Fidelity edged out T. Rowe Price and Vanguard on this list. I bet you didn't see that coming. Admittedly, it's by a small margin. Contrafund (FCNTX) (run by 2007 Manager of the Year winner Will Danoff) and Growth Company (FDGRX) have been outstanding while Magellan (FMAGX) and Low-Priced Stock (FLPSX) have been solid. Is this a sign that Fidelity's massive effort to boost the quality and quantity of its analyst work is paying off? It's a little early to say, but it's nice to see this respectable showing.
As befits a mild-mannered firm like T. Rowe, nearly all its domestic-stock funds produced second- or third-quartile returns for the trailing three years. Mid-Cap Value (TRMCX) was about the only top-quartile fund of note. The story was pretty similar for Vanguard, though its best and worst big funds were both subadvised by Wellington. Vanguard Wellington (VWELX) produced top 10% returns while Vanguard Windsor (VWNDX) (which is 70% managed by Wellington) was bottom 25% because of a wide array of weak stocks such as E*Trade Financial Corporation .

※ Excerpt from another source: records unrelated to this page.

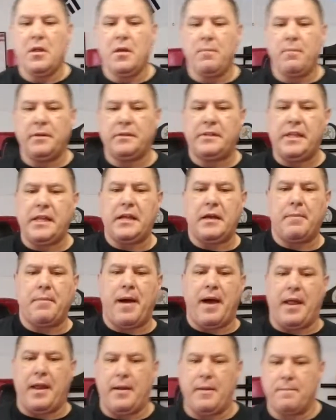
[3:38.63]
But think
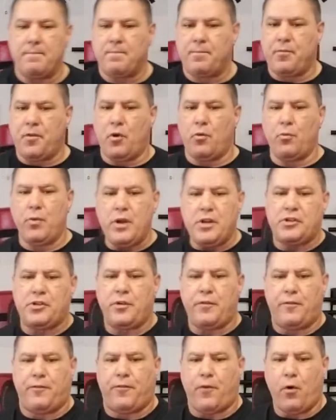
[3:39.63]
about it. They're
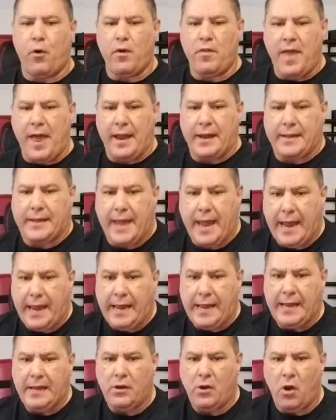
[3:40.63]
reaching for that
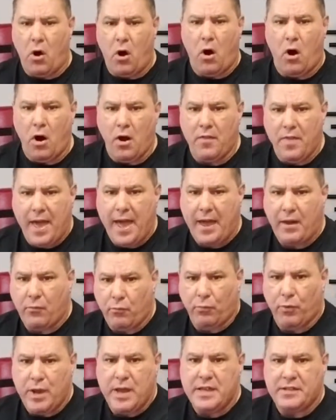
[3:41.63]
cane or that
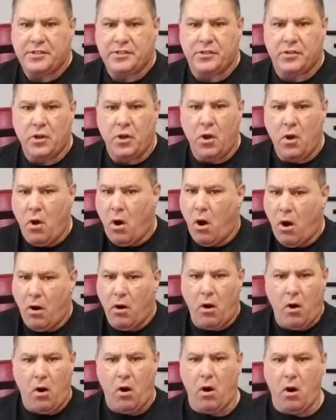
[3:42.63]
wrist or
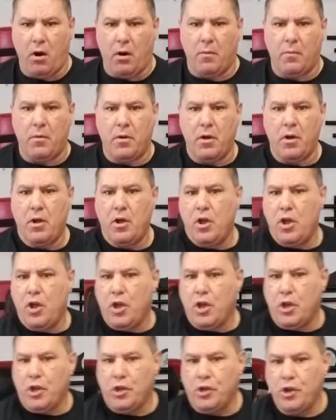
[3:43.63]
arm.
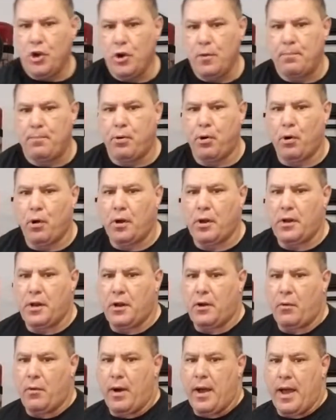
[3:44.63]
You're pulling it
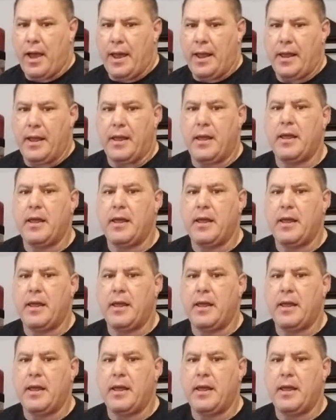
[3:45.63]
away.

Skipping Down toward the Bottom ...
American Century had an average percentile rank of 64%, or bottom 36%, and yet it actually had a strong 2007. For those glass-is-half-full types, the good news is that the firm's momentum funds enjoyed a great year as momentum stocks finally came to the fore. So, the good news is that Vista and Heritage (ATHAX) have been smoking. The bad news is that Select (TWCAX) and Ultra (TWCUX) have poor three-year results. American Century certainly took notice and has put new people in a lot of key positions over the past two years. It bears watching to see if the comeback will continue.

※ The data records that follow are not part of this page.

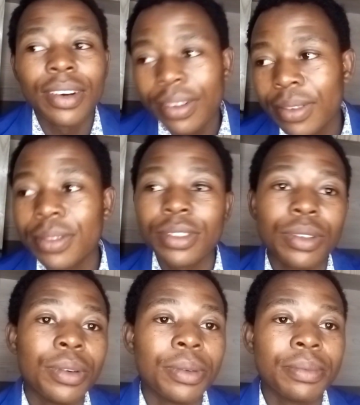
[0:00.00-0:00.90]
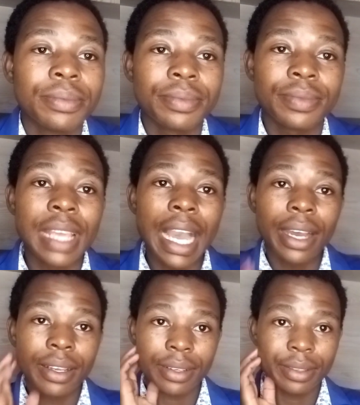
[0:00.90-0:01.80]
so yeah
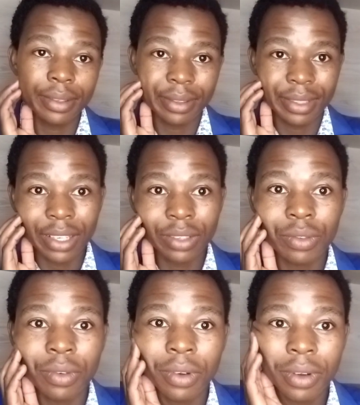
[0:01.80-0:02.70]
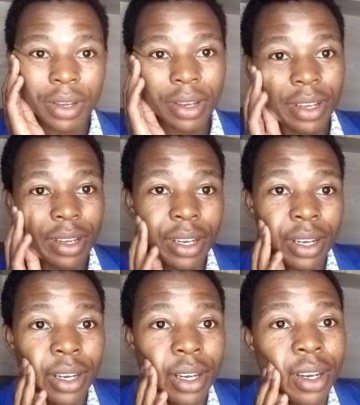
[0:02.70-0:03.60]
that's true
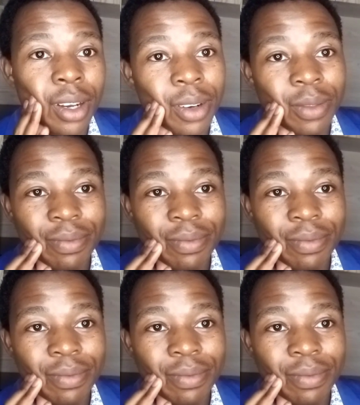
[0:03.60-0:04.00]
um,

Alas, I don't see a comeback at Putnam, which is 16 percentile ranks below American Century all the way down at bottom 20%. Remember how Janus and Putnam were linked in the eyes of the press and investors for their bear market performance and market-timing issues? Well, you can appreciate how far Janus has come when you see what a struggle it has been for Putnam. Consider Putnam's two largest funds: Putnam Fund for Growth and Income and Voyager . Both have bottom-quartile three-year returns, frequent manager changes, and strategy tweaks. Equally telling is the performance of Putnam Research (PNRAX), which is supposed to surface the stock ideas of the firm's analysts. That fund's 5.5% annualized return lands in the bottom 10% of its category and lags the S&P 500 by an annualized 3.15%. Ugh.